Courbet became a celebrity. This means he became famous and was written about in newspapers, much like a film star today. People called him a genius and an "outspoken supporter of ordinary people."

In 1850, Courbet wrote to a friend:

...in our very civilized society it is necessary for me to live the life of a savage. I must be free even of governments. The people have my sympathies, I must address myself to them directly.

During the 1850s, Courbet painted many other pictures using common people and his friends as models. Some of these include Village Damsels (1852), the Wrestlers (1853), Bathers (1853), The Sleeping Spinner (1853), and The Wheat Sifters (1854).

The Artist's Studio

Courbet then painted another very large picture called The Artist's Studio. This painting shows about seven years of his life as a painter.
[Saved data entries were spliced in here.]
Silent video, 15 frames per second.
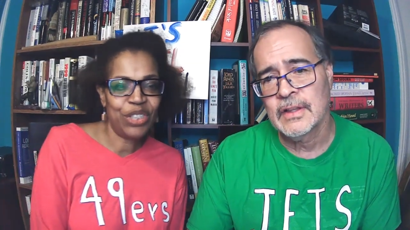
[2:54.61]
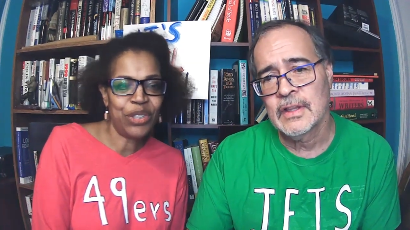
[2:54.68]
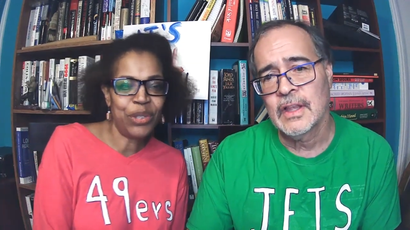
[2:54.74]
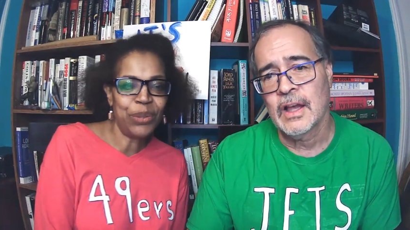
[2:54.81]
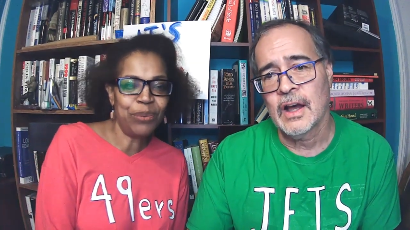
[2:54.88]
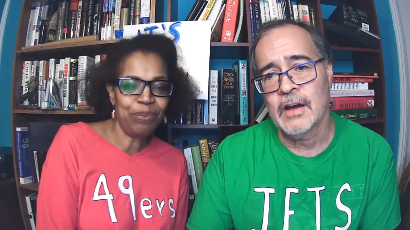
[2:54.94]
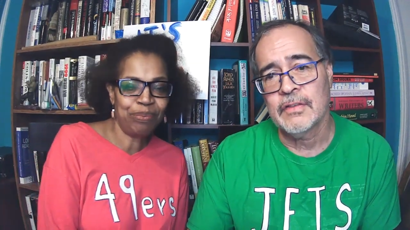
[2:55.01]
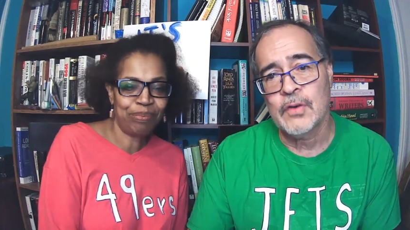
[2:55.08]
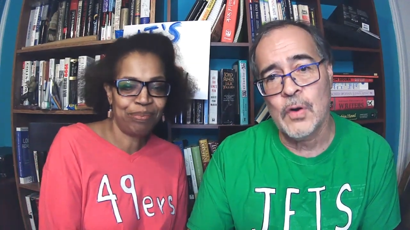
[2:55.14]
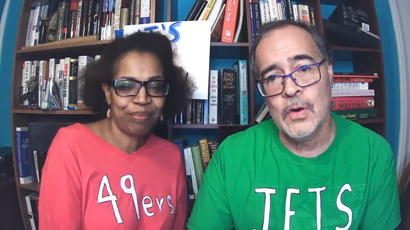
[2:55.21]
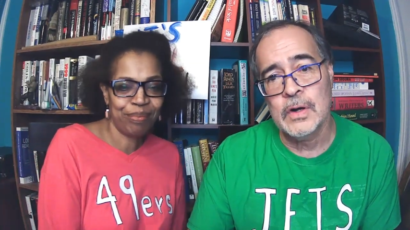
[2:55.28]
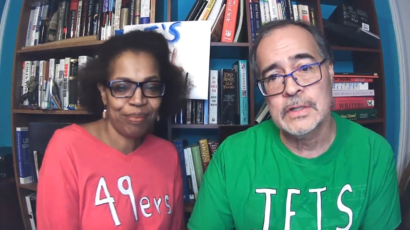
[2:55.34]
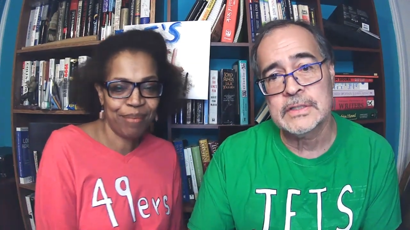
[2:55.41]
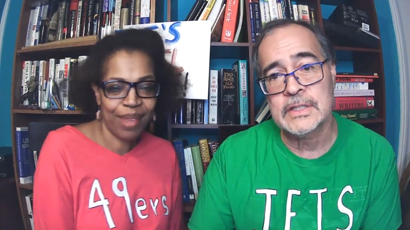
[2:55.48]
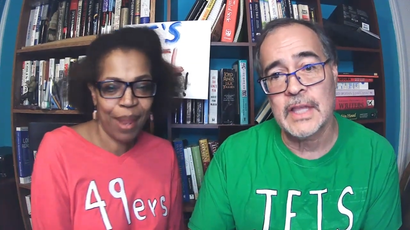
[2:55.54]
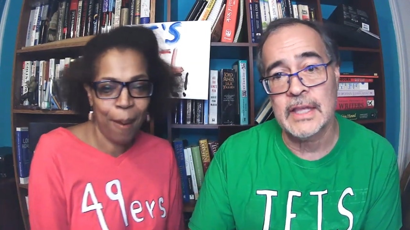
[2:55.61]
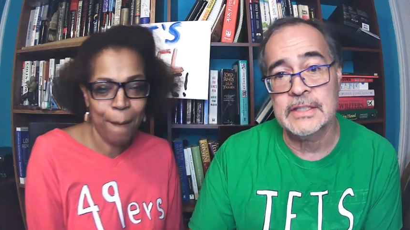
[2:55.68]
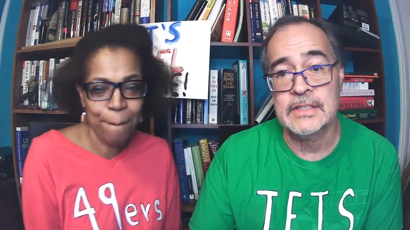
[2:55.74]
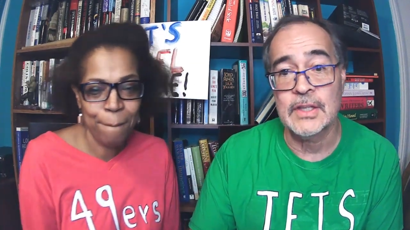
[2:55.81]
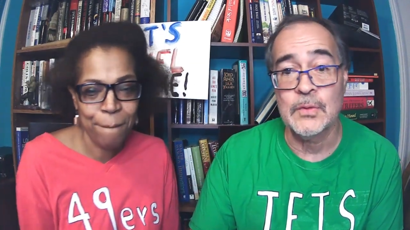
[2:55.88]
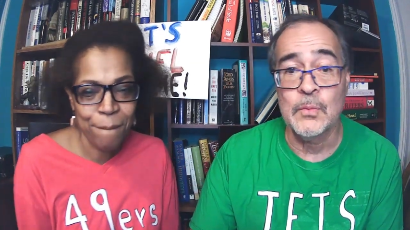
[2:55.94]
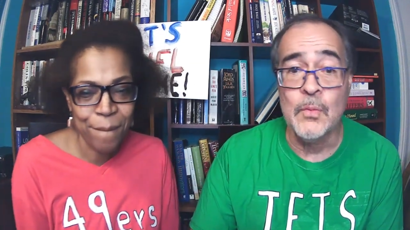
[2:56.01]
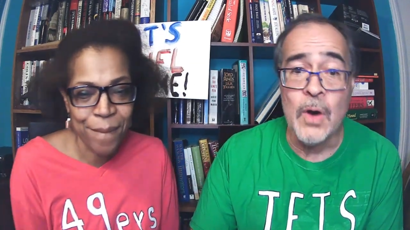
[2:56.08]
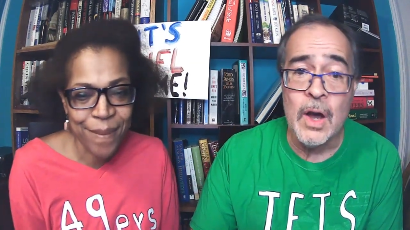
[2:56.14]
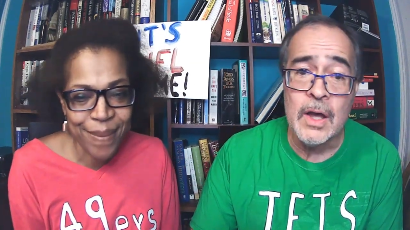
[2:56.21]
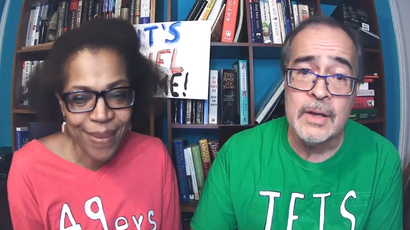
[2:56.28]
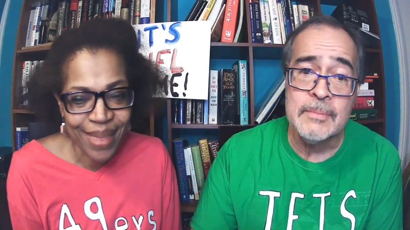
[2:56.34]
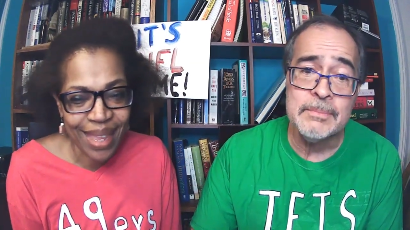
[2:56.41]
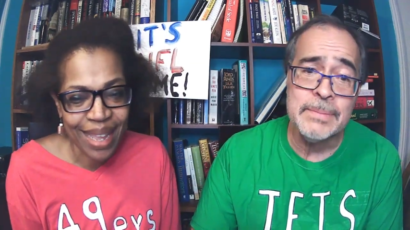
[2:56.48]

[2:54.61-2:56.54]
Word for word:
Speaker 1: Sure. Of course, KC won,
He painted himself in the middle of the picture, working on a large landscape painting. All around Courbet are his friends and people from his village. His mother stands to one side of the picture. Another woman is sitting on the floor feeding her baby. A little boy watches the artist, while a white cat plays on the floor.

In 1855, Courbet wanted to show this picture, along with Burial at Ornans and twelve other paintings, at a big international exhibition in Paris called Exposition Universelle. However, his two biggest paintings and another one were not allowed because there wasn't enough room. Courbet was upset. So, he decided to build his own exhibition space nearby and showed forty of his paintings there. Many other artists praised Courbet for this bold move. While some people laughed at him, and the public didn't buy many of his pictures, younger artists heard about what he did and admired him. This included James McNeill Whistler in the United States and Édouard Manet in France.